# Clipper: A low-latency online prediction serving system

## Metadata

Presented in [NSDI 2017](https://www.usenix.org/conference/nsdi17/technical-sessions/presentation/crankshaw).

Authors: Daniel Crankshaw, Xin Wang, Guilio Zhou, Michael J. Franklin, Joseph E. Gonzalez, Ion Stoica

Homepage: <http://www.clipper.ai/>

Code: <https://github.com/ucbrise/clipper>

## Understanding the paper

### TL;DR

This paper presents a general-purpose model serving system named **Clipper**, which introduces a modular architecture to **simplify model deployment across frameworks and applications**, including **caching**, **batching**, and **adaptive model selection** techniques.

### Three crucial properties of model serving system

* Low latency
* High throughput
* Improved accuracy

### Technical details

![The architecture of Clipper](https://819228986-files.gitbook.io/~/files/v0/b/gitbook-x-prod.appspot.com/o/spaces%2F-MkzeiawY8SkBarQBDVm-659326392%2Fuploads%2Fgit-blob-109b219c12431f1f6735bac50f47368cffbb4597%2Fclipper-architecture.png?alt=media)
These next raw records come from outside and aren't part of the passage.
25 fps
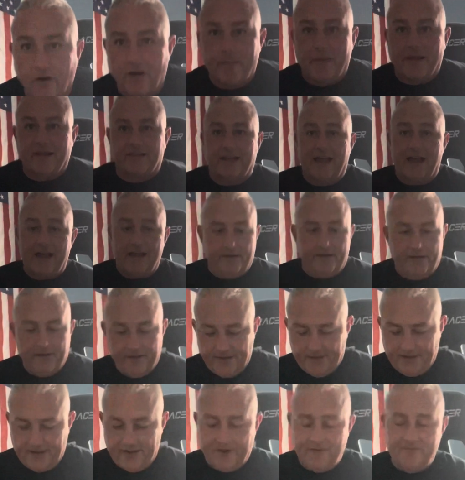about that.
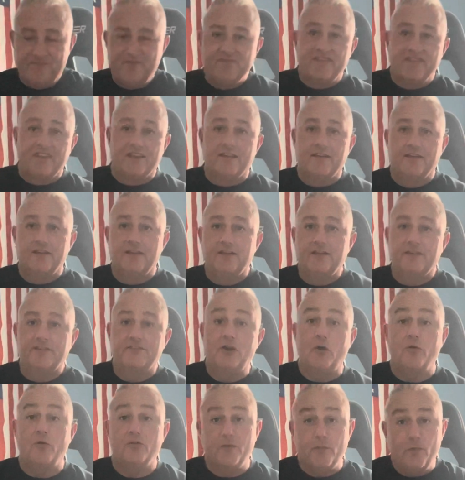
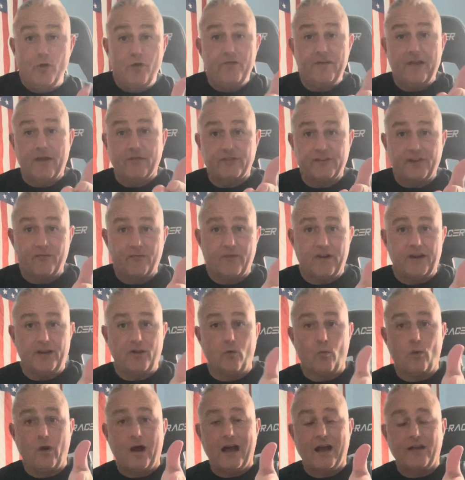So the movie I was getting ready to
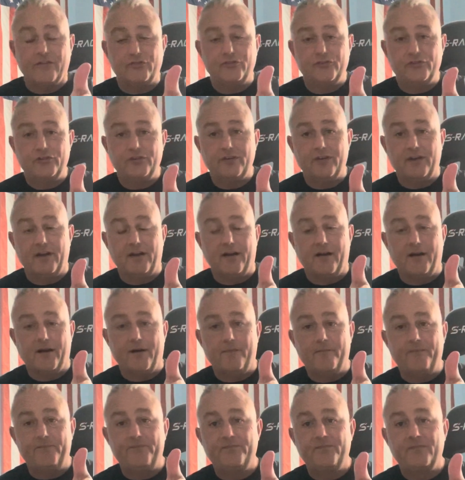watch,
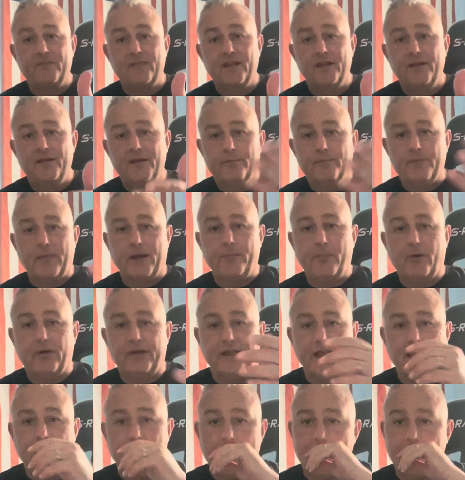my
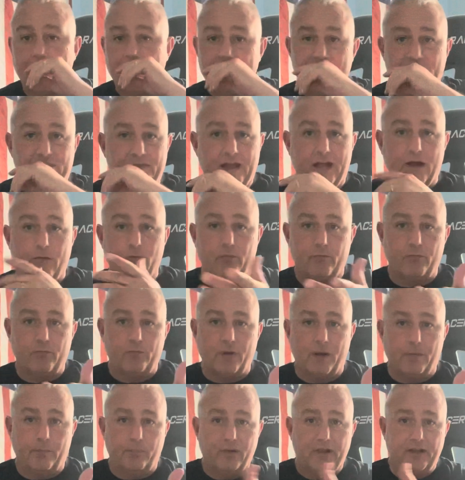buddy Al, that
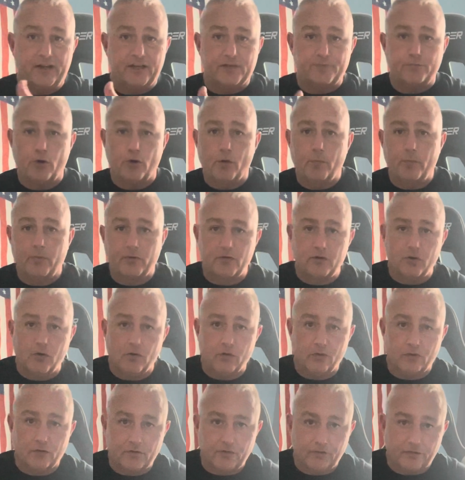I'm playing this
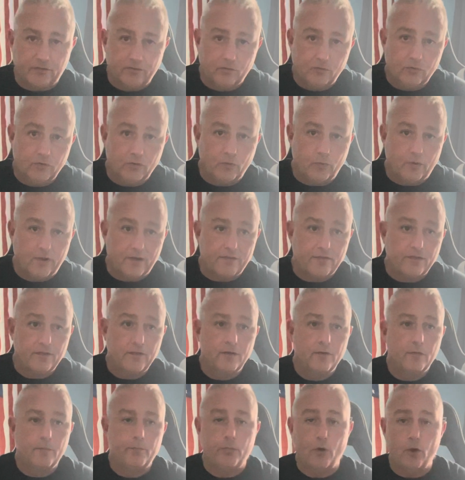Call of Cthulhu with,
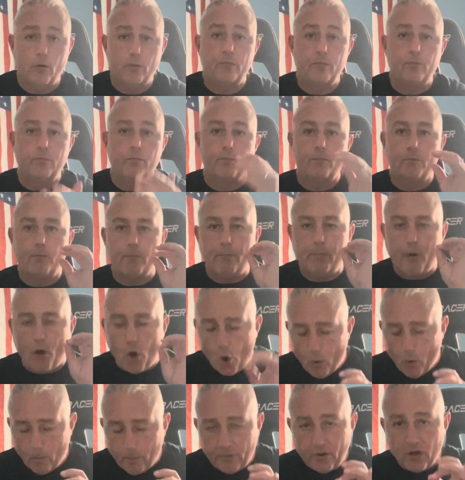
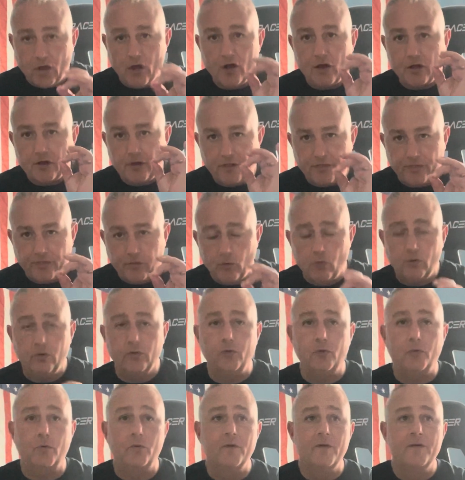Pulp
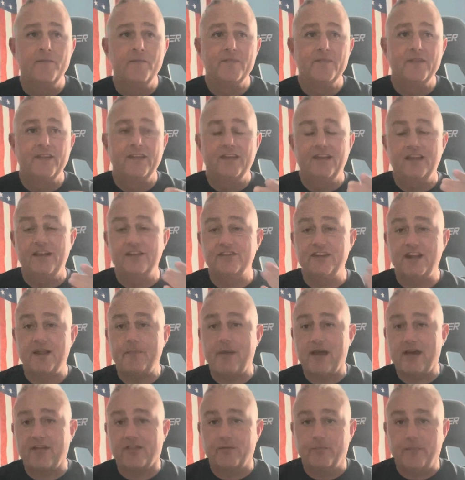Cthulhu is in the
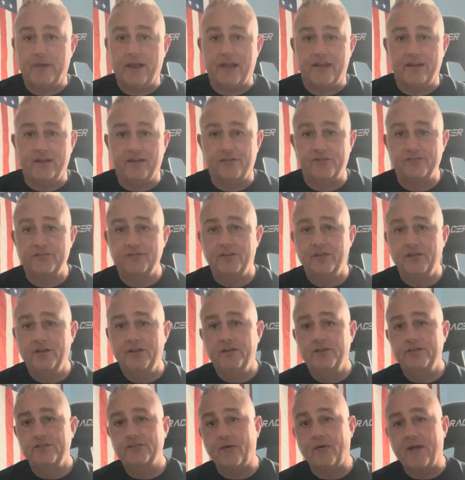Mouth of Madness.
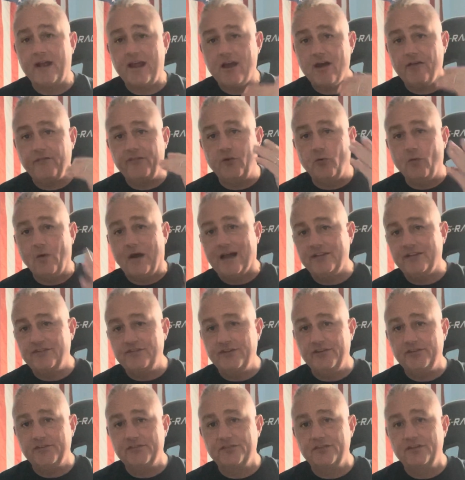So Al, if you watch
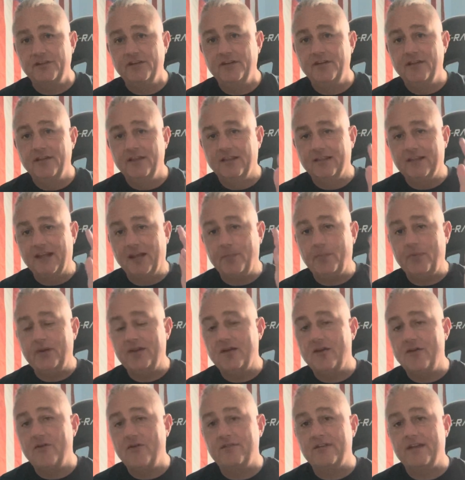this, let it be
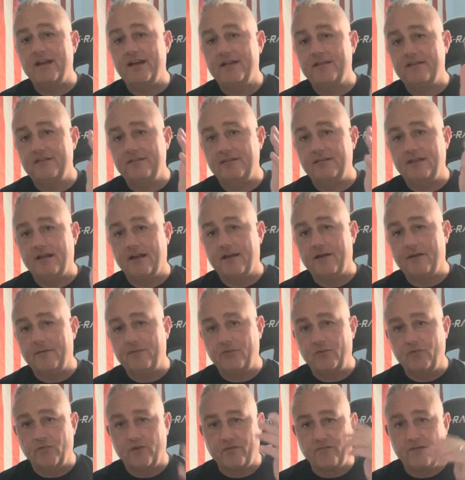known that I'm
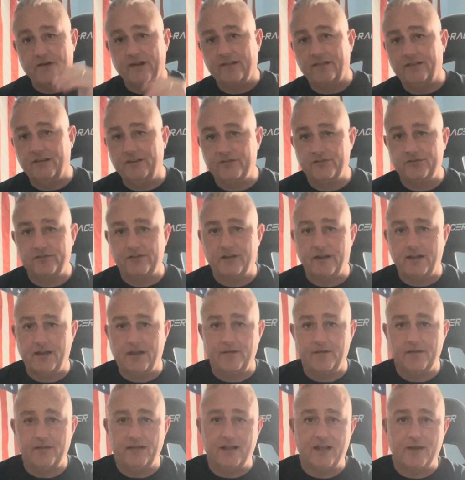going to rent this
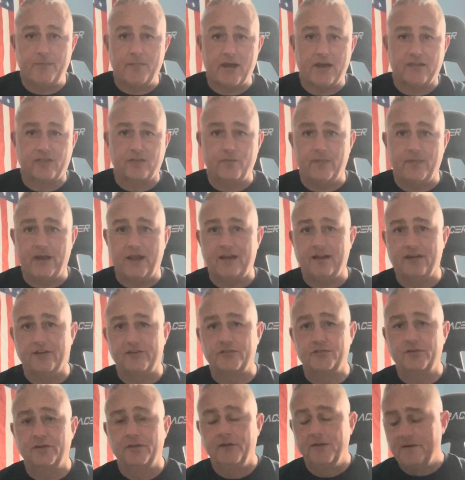in the Mouth of
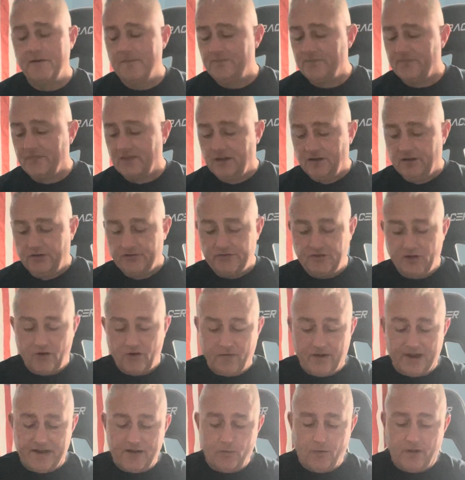Madness. So
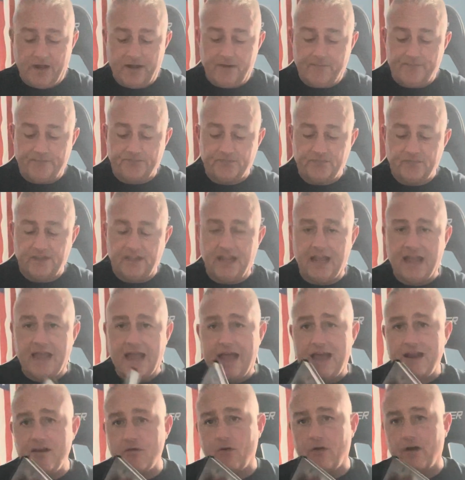anyway, the
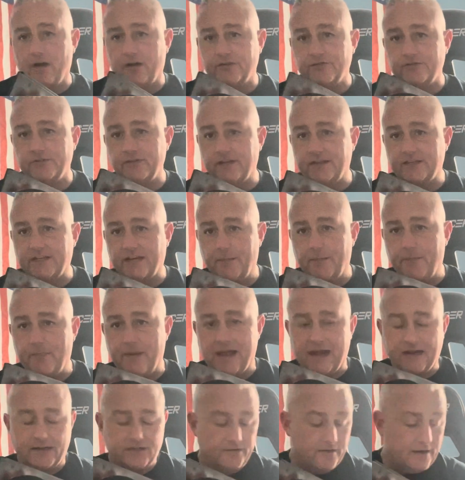Anarchs, as I get
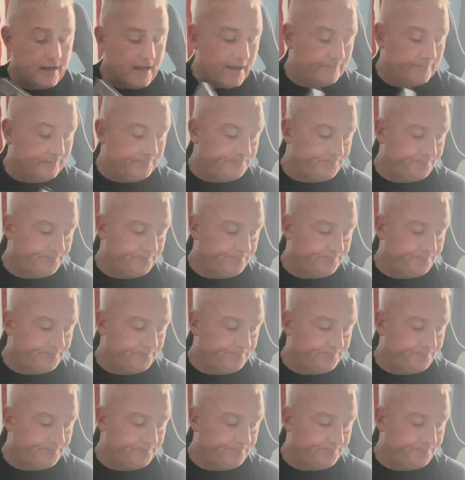back to that,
* Clipper is divided into two layers.
  * **Model abstraction layer**: provide a common interface across machine learning frameworks.
    * **Caching**: maintain a prediction cache, LRU eviction policy.
    * **Adaptive query-batching**: batching amortizes the cost and enables data-parallel optimizations in ML frameworks.
      * Dynamic batch size: additive-increase-multiplicative-decrease (AIMD) scheme
      * Delayed batching: batch wait timeout
    * **Model containers**: each model is managed in a separate Docker container, supports replica scaling.
  * **Model selection layer**: dispatch the prediction request to one or more of the models through the model abstraction layer.
    * **Single model selection**: treat as a multi-armed bandit problem (exp3 algorithm)
    * **Ensemble model selection** (exp4 algorithm): combine predictions from multiple models, mitigate stragglers (causes some problems, e.g., ensemble missing, reduction in accuracy, *rendering a late prediction is worse than rendering an inaccurate prediction*)
    * **Personalized model selection (Contextualization)**: instantiate a unique model selection state for each user, context or session.
* Clipper uses **a cross-language RPC** to send the batch of queries to a model container hosting the model in its native machine learning framework.

### Comparison

* Compared to Tensorflow Serving, Clipper shows the modular architecture and substantially broader set of features with minimal performance penalty.
* Different from general serving systems: the dominant cost in **data-serving systems** tends to be **IO**, in **prediction serving** it is **computation**.

### Limitations

1. Doesn't optimize the execution of the models. Treat the models as black-box components.
2. Doesn't manage the training or retraining.